* _What the task asks_
Each entry below is to be returned exactly, with any pictures left out.

* _Records supplied_
============================================================

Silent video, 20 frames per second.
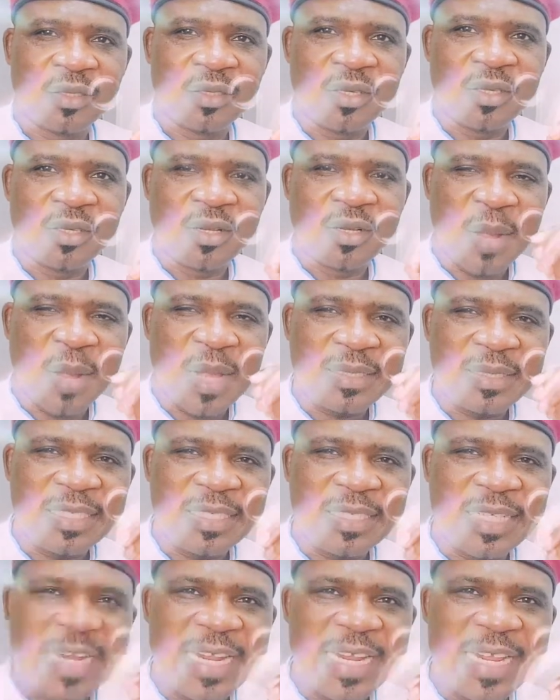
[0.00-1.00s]
Mazen
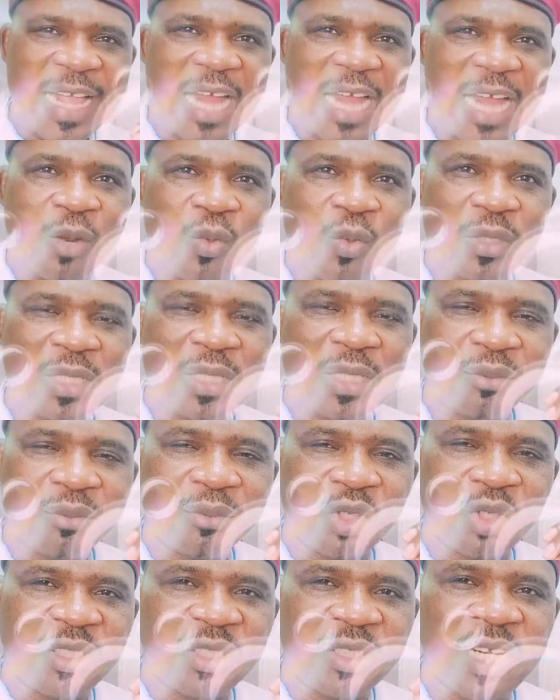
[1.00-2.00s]
Nandekano was
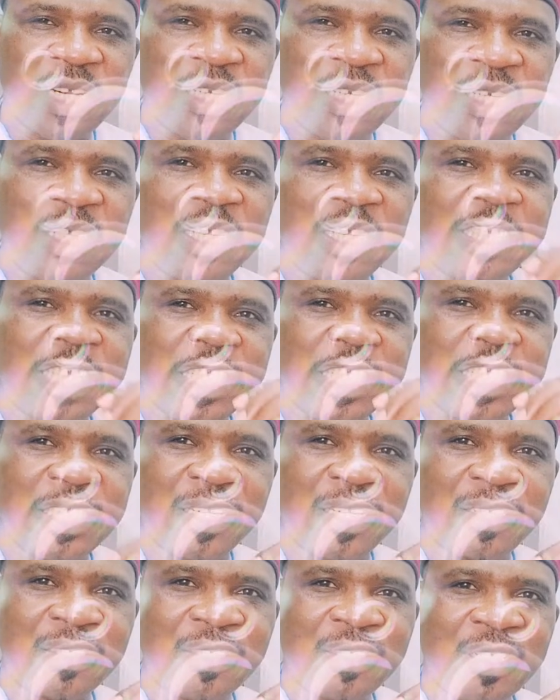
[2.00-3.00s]
abducted in
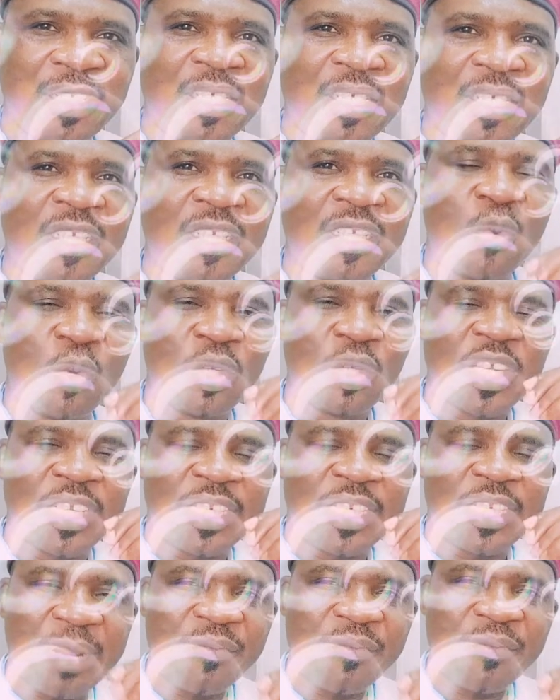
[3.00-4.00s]
Kenya. He was
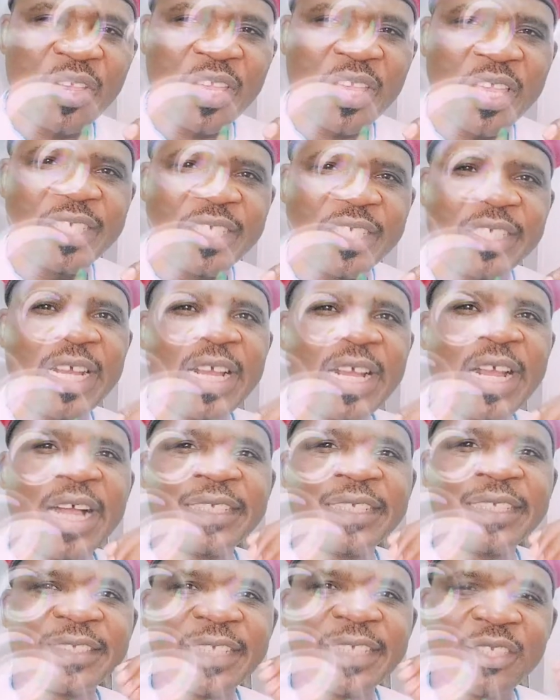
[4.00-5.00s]
kidnapped from Kenya
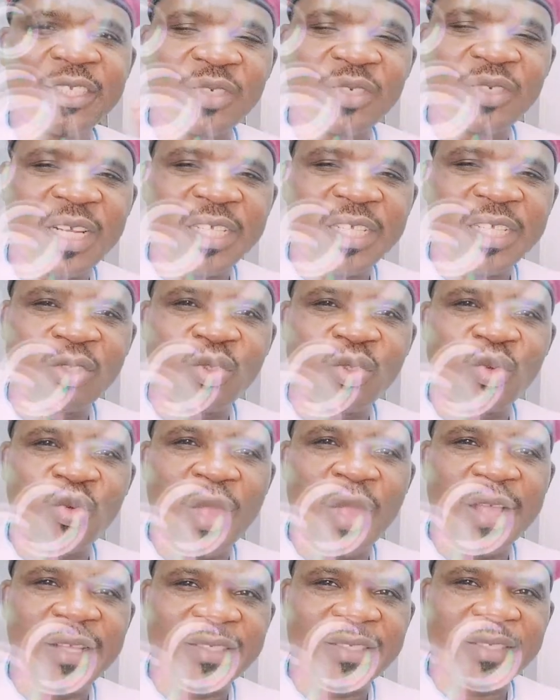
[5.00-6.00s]
and sent to Nigeria through
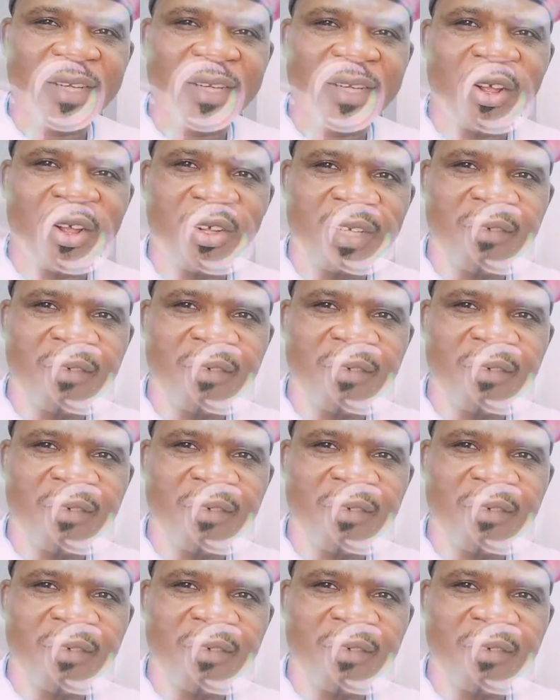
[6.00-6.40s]
extraordinary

============================================================

* _Response to this exercise_
Silent video, 20 frames per second.
[0.00-1.00s]
Mazen
[1.00-2.00s]
Nandekano was
[2.00-3.00s]
abducted in
[3.00-4.00s]
Kenya. He was
[4.00-5.00s]
kidnapped from Kenya
[5.00-6.00s]
and sent to Nigeria through
[6.00-6.40s]
extraordinary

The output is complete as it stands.